Connectivity has been also implemented and improved, including hands-free and Bluetooth options in helmets to improve communication with other riders and save the trouble of answering calls or navigating with smartphones. The throttle grip control is trying to look intuitive, but still forcing the technology to fit.
The technology is starting by the CAN BUS network. The story begins in the early 1980s when Bosch developed the protocol for the CAN BUS network. Ten years later, the automotive industry began to adopt it as the standard for future vehicles. Fast-forwarding again in the early 2000s, BMW is believed to be the first manufacturer to incorporate this technology into two wheels. The term CAN (Controller Area Network) BUS usually refers to a network protocol in which a central computer separate from the motorcycle ECU acts as a central communication hub between all other subsystems. For each subsystem, we’ll talk about everything from headlights and turn indicators to engine management systems and ABS.2 The CAN BUS network works with a signal rating, so a few mA and a low power consumption. C&K is offering a popular product that fits with the manufacturer’s requirements in term of performances and integrations.

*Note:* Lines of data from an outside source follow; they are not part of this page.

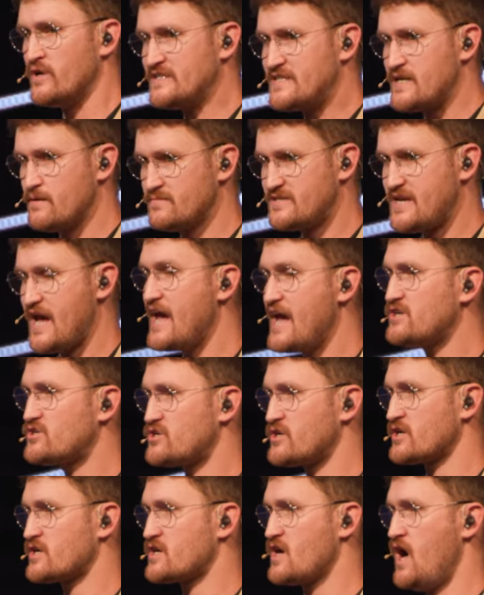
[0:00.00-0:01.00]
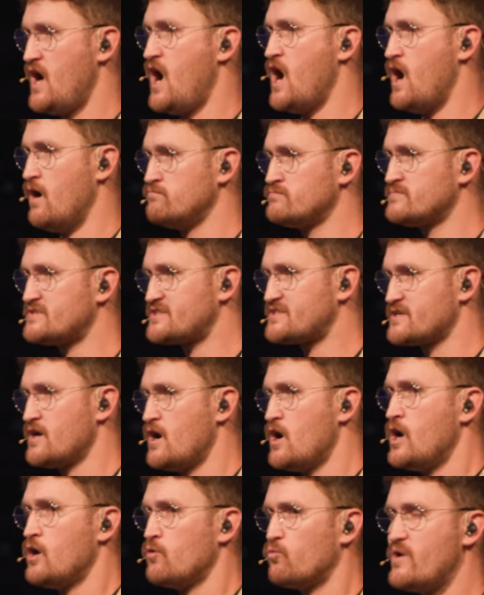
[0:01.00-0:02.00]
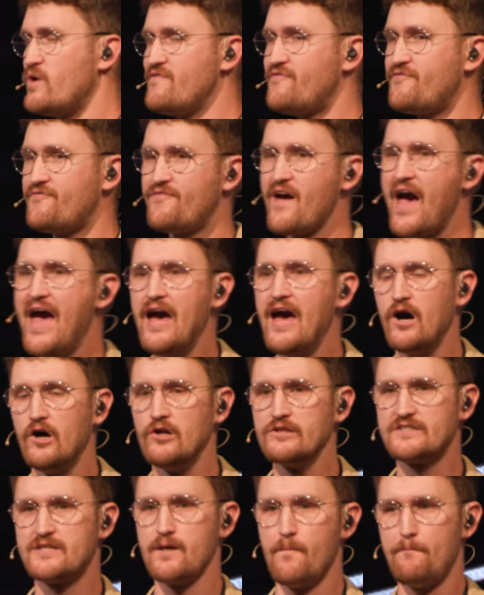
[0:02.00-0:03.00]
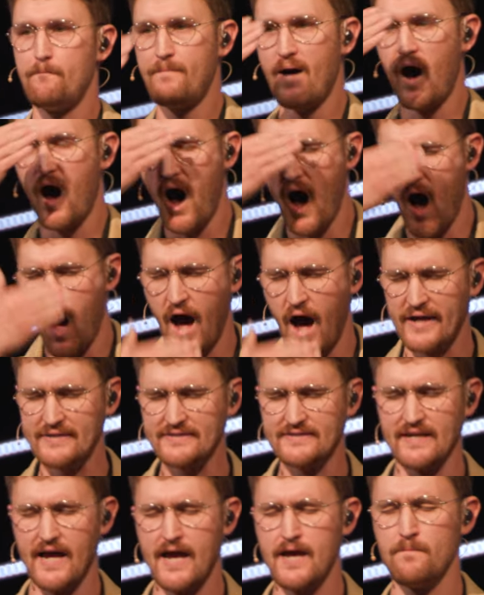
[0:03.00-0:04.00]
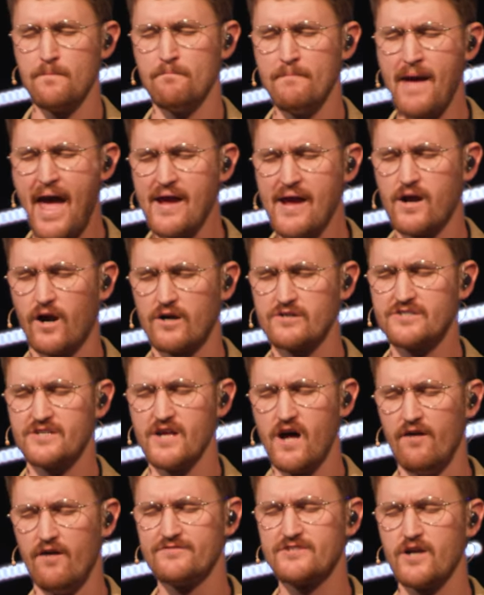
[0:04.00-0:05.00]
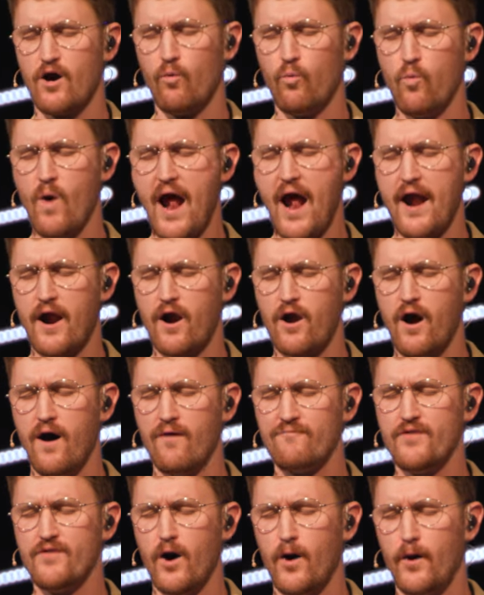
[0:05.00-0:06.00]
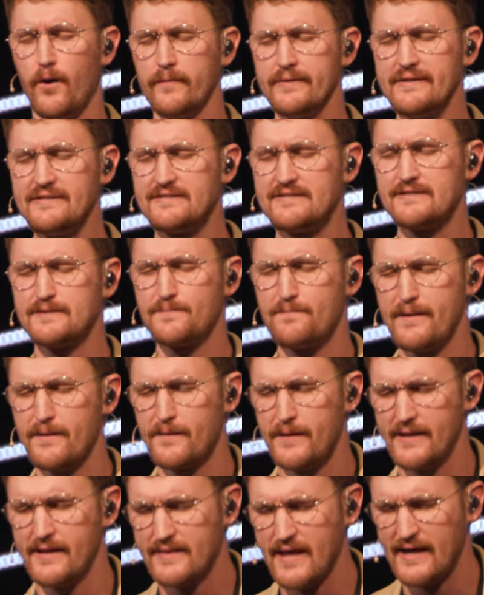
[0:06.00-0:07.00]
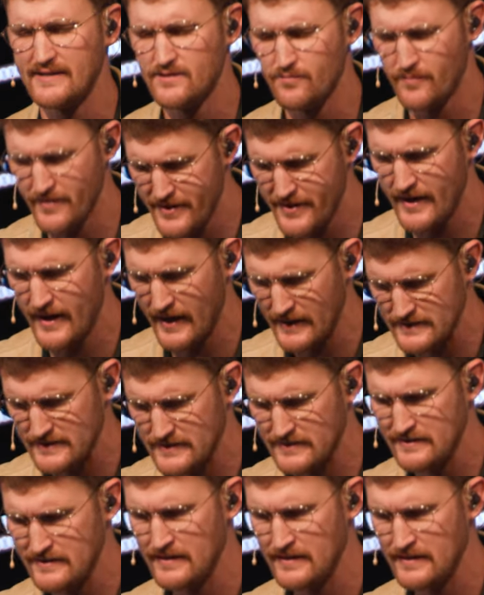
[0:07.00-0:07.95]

temptation comes, we fail to pause and make ourselves aware of the Holy Spirit that's within us.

The K12S Series is an electromechanical keyswitch used underneath the buttons of throttle grip control. The switch provides (tactile) feel, or haptic, to the user when activated. In addition to precise haptics, the K12S shows a dedicated brand signature in terms illumination. The K12S is offered in a range of illumination options.
The K12S series keyswitch offers exactly what the rider needs. It combines a long travel and a high force; this combination is totally adapted to ride the motorbike with gloves. The K12S keyswitch also features waterproof sealing, surface mount technology, low power consumption and is designed to work in harsh environments. It is a unique design, the features are gold-plated, self-cleaning contacts with low contact resistance, a 100N overload resistance.

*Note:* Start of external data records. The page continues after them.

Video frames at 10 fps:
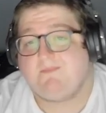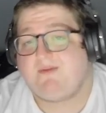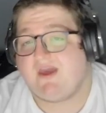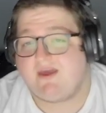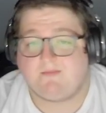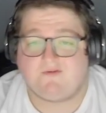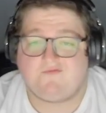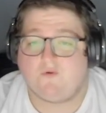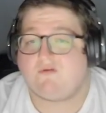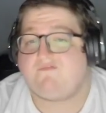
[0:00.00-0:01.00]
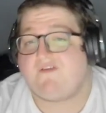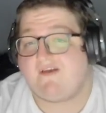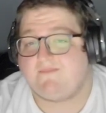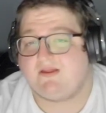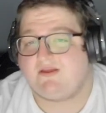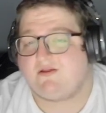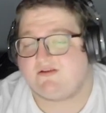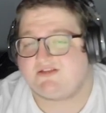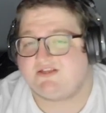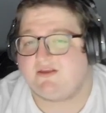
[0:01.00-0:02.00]
pay him a $4-5 million
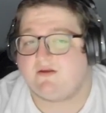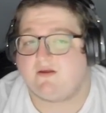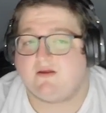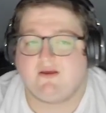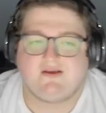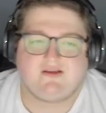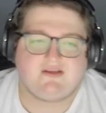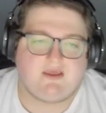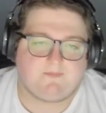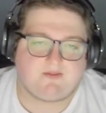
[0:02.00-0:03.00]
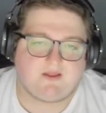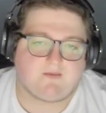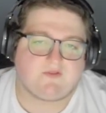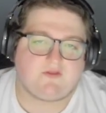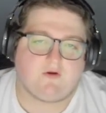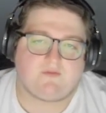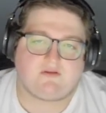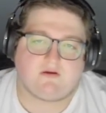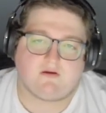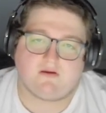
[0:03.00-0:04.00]
a year, keep playing him with
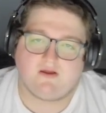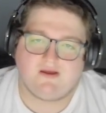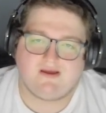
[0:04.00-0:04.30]
Kopitar,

The K12S keyswitch is available in more than 300 configurations to meet most any motorbike application requirement.
In addition, tactile switches are a common solution for motorcycle shifter and meter applications. Available in illuminated, side or top actuated, sealed or unsealed, silver or gold contact plating, SMT and through-hole versions, tact switches can be tuned to any application requirements. To achieve custom haptics, the actuators, domes, and housings can be mixed-and-matched in order to obtain the right look, feel, and performance.
As an example, the TLS series tact switch comes in a 8.6 x 8.4 x 3.95 mm package with a wide range of different actuation forces including 4N, 7N to 10N. The TLS has a soft actuator and a flat cage that offers a positive tactile feedback, but with a soft sound. Rated to 1000K cycles, the TLS Series has J terminations ensures high reliability and long-life performance.
The TLS series with a soft actuation design also offers an easier tolerance management with possible pre-load, which is commonly designed into automotive consoles, panels, steering, and motorcycles application. The product design ensures a high sealing level IP54 rated offering strong protection against dust and water ingress.
The PTS series has a side actuated tactile solution that delivers high-quality and performance to meet the needs for motorcycle Helmet Bluetooth accessory or Airbag application, when a side version actuation tactile is requested or where miniaturized solutions are in the demand.
The side actuation tactile switches are available for standard SMT printed circuit board mounting process, with multiply actuation forces from 80gf, 160gf to 250gf, in a small 3.6 x 3.5 form factor and reduced height of 1.25 mm for PTS841, or 4.5 mm x 3.4 mm x 3.3 mm factor for PTS845. The available options of small former, different forces, high-quality and performance to meet most of motorcycle Helmet requirement.